In the Czech Republic, the ground-level ozone exhibits periodic seasonal variation with the highest values observed from April to September and minimum values from November to February [56] (see Additional file 1). Similar seasonal variation is exhibited by the values of UV radiation [57] and outdoor temperature [58], (see Additional files 2 and 3). Collectively, these data suggest that the outdoor temperature, intensity of UV radiation, and levels of ground ozone, all of which reach maximum values during the warm season, might act as harmful environmental factors implicated in seasonal changes in the birth rate of babies with an orofacial cleft. In addition to the abovementioned environmental factors of the warm season, psychological stress associated with the summer holiday might initiate the stress response, including the elevation of corticoids [59] in the maternal organism. Corticoids are known to induce orofacial clefts experimentally [60, 61].

Study strengths and limitations

The strength of the study consists of analyses of a large sample of cleft patients (5619) collected over 37 years. This sample comprises all children born with an orofacial cleft in the Bohemia region of the Czech Republic during 1964–2000. The register is complete thanks to the centralized multidisciplinary treatment of the patients in the Cleft Centre at the Plastic Surgery Clinic, Prague, Czech Republic.

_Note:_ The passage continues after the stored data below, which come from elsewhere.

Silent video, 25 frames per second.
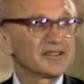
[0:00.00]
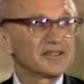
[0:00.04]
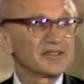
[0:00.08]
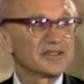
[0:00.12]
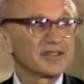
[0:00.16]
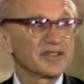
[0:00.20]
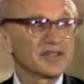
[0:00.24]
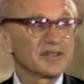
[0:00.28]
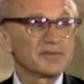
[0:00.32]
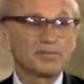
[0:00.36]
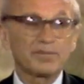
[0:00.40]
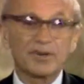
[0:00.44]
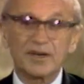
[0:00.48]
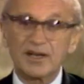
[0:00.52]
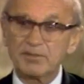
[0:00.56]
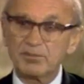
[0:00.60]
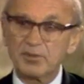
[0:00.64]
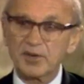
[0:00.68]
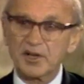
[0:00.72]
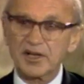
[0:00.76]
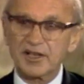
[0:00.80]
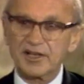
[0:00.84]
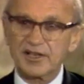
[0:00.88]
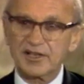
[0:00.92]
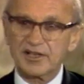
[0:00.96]
the
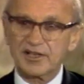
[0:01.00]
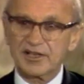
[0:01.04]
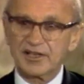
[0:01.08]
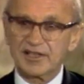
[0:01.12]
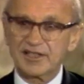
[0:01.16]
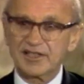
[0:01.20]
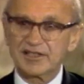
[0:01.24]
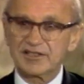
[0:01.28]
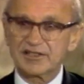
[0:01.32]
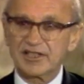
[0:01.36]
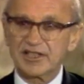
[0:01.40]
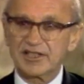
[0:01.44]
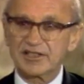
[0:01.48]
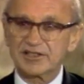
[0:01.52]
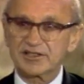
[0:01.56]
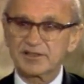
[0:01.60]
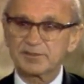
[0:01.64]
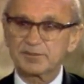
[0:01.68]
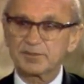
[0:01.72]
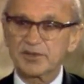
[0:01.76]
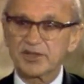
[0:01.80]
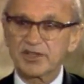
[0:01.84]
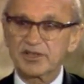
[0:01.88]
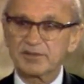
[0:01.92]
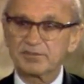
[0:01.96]
public at large has to bring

The register at the clinic naturally includes only live-born children, which is why we had to use national data on live births only.

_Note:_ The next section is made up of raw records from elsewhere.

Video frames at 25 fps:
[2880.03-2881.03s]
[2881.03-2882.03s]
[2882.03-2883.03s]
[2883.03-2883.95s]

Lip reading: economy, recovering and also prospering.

The presently used sample of the birth rate in the Bohemia region contains all live births (3,080,891) during the period 1964–2000, including prematurely born children and children with major inborn anomalies - data on the premature births or major birth defects were not available. Therefore, we used the sample of cleft patients without further selection criteria.

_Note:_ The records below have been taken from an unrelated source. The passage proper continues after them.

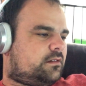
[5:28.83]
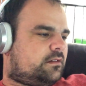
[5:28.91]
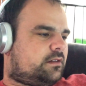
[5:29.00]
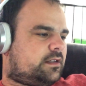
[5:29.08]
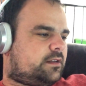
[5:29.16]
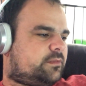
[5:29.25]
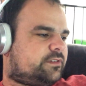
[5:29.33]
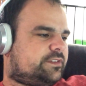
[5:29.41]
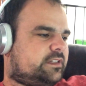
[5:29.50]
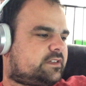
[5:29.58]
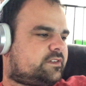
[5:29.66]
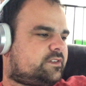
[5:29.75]
All right, number
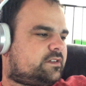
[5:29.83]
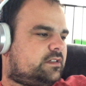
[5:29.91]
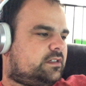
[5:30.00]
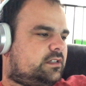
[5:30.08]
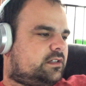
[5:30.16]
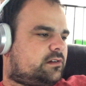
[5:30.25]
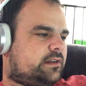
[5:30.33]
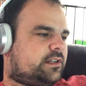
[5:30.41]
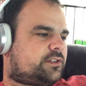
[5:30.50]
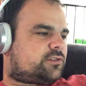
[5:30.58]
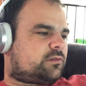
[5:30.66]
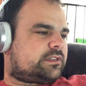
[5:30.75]
6. Create a
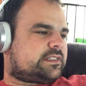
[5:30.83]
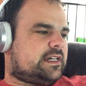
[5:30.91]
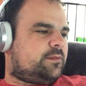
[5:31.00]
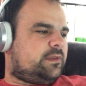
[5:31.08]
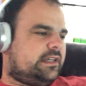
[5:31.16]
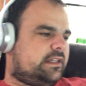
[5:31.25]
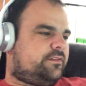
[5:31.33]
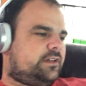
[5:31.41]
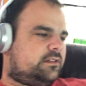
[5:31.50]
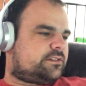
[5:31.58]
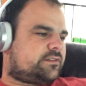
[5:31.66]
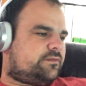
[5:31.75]
short timeline of
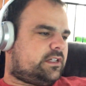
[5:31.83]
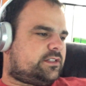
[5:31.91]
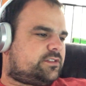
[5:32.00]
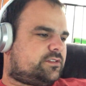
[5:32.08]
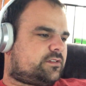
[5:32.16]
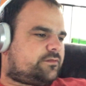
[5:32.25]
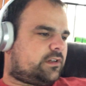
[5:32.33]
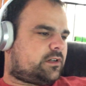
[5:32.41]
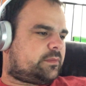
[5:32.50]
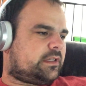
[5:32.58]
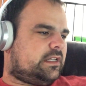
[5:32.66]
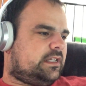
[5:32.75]
Hitler's invasions of
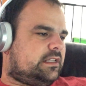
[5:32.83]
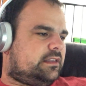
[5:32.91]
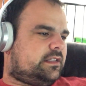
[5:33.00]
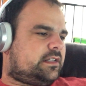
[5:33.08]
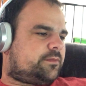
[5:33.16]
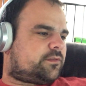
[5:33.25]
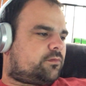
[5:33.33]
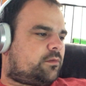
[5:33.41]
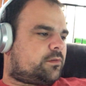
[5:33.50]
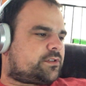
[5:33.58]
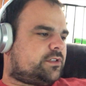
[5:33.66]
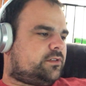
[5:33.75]
Europe leading up to World
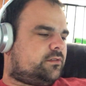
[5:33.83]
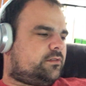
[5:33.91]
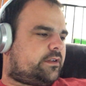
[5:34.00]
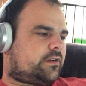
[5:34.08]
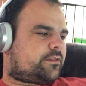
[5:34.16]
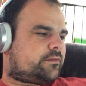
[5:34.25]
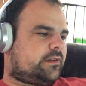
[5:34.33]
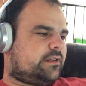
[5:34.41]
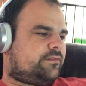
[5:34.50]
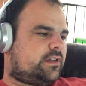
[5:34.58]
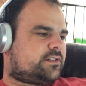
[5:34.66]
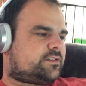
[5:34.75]
War II. There are 3
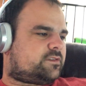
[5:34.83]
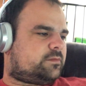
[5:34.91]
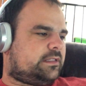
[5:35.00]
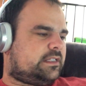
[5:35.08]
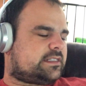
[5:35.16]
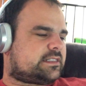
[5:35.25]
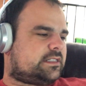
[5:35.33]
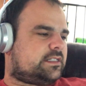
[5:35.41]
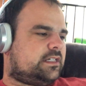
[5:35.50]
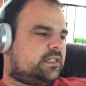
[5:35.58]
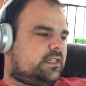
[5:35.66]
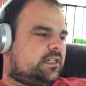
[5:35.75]
invasions to be listed.
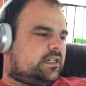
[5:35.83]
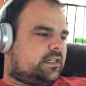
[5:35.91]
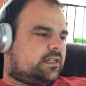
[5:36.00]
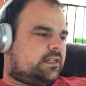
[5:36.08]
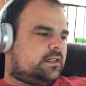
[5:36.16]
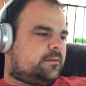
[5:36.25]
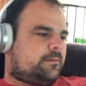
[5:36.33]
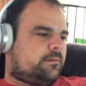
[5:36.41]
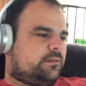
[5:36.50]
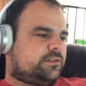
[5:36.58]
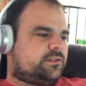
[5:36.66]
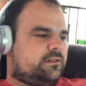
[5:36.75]
I
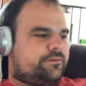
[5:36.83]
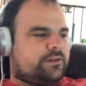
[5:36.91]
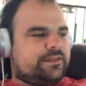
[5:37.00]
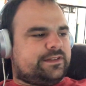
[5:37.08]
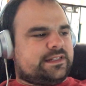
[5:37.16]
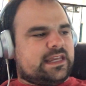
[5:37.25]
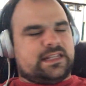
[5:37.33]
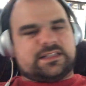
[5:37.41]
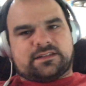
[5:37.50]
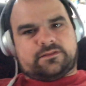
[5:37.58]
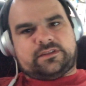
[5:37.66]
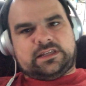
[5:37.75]
want you to find the dates
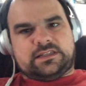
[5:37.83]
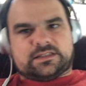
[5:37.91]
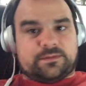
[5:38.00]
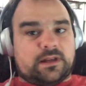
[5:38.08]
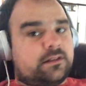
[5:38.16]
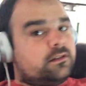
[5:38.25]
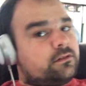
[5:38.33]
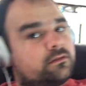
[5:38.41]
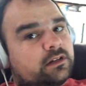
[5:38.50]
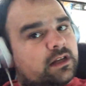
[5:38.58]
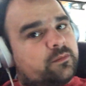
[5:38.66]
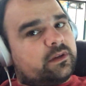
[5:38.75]
of these. I'm usually
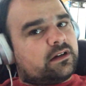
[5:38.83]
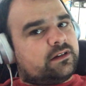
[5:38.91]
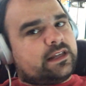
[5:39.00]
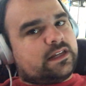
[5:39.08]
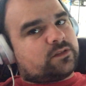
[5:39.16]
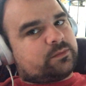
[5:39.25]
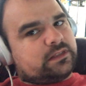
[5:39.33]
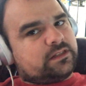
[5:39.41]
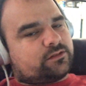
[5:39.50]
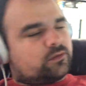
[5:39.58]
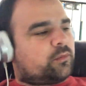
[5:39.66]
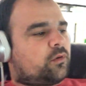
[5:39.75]
not big on dates, but these
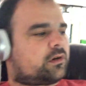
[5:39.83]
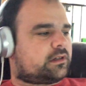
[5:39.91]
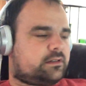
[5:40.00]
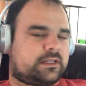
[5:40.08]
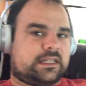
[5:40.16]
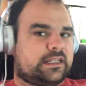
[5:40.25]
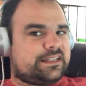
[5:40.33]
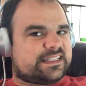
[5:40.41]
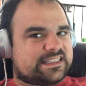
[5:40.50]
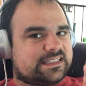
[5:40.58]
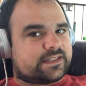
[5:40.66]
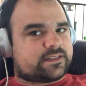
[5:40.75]
are important. Again, that
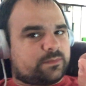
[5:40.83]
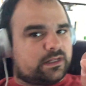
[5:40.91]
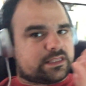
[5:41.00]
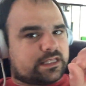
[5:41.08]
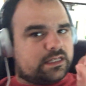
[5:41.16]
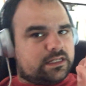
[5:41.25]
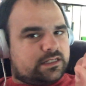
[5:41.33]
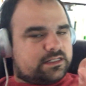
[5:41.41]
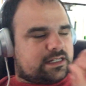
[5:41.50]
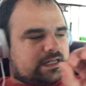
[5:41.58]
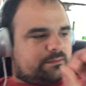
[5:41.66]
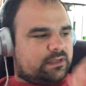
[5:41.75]
6-month
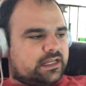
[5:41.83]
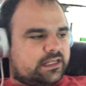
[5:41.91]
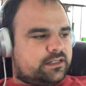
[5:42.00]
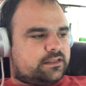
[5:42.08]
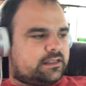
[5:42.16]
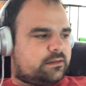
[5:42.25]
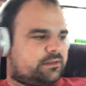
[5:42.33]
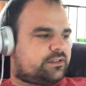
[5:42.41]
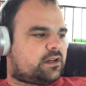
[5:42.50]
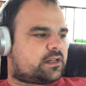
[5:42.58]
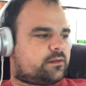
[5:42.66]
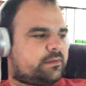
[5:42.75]
timeline that I've been
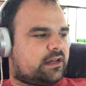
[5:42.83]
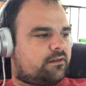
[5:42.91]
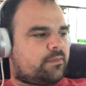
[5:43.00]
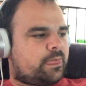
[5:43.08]
talking about.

Since the mean incidence of all major birth defects in the children born in our country is 340.90/10,000 [62], we assume their inclusion in our control group should have no potential impact on the seasonality of the birth-rate data. Nevertheless, for the evaluation of the birth rate in the cleft group, the control group was formed by subtracting the cleft patients from the total number of live new-borns to obtain the control sample only including the new-borns without an orofacial cleft.

With regard to the prematurely born children, some misclassification of conceptions might occur by the inclusion of premature birth. However, such a misclassification could not significantly influence the results; the results are based on large sets of cumulative data for 37 years. This is documented by the regular course of the curves in the control group (Fig. 2). Furthermore, the putative misclassification would similarly concern all control and cleft patient groups.

In the groups of cleft patients, a misclassification could not explain the significant decrease in the number of boys with an orofacial cleft in April, since this decrease was not compensated by a peak in March, reflecting premature delivery of the missing children (Fig. 4). Vice versa, the significant peak in the numbers of boys and girls with CL in August and March, respectively, was followed by no decrease the following month (Figs. 4 and 5). This finding implies that these peaks do not reflect prematurely born children that are missing among new-borns a month later.

Conclusions

The new-borns with an orofacial cleft exhibited significant differences from controls in the total monthly numbers calculated for the 37-year period (1964–2000): girls with CL during January–March and boys with CP during April–May. These dates of birth correspond to conception from April to August and to the estimated prenatal critical period for cleft formation from May to October. This latter period includes the warm season, when injurious physical, chemical and biological factors may act individually or in combination on a pregnant woman. This information should be considered in pregnancy planning. Future studies are necessary to investigate putative injurious factors during the warm season that can influence pregnancy outcome.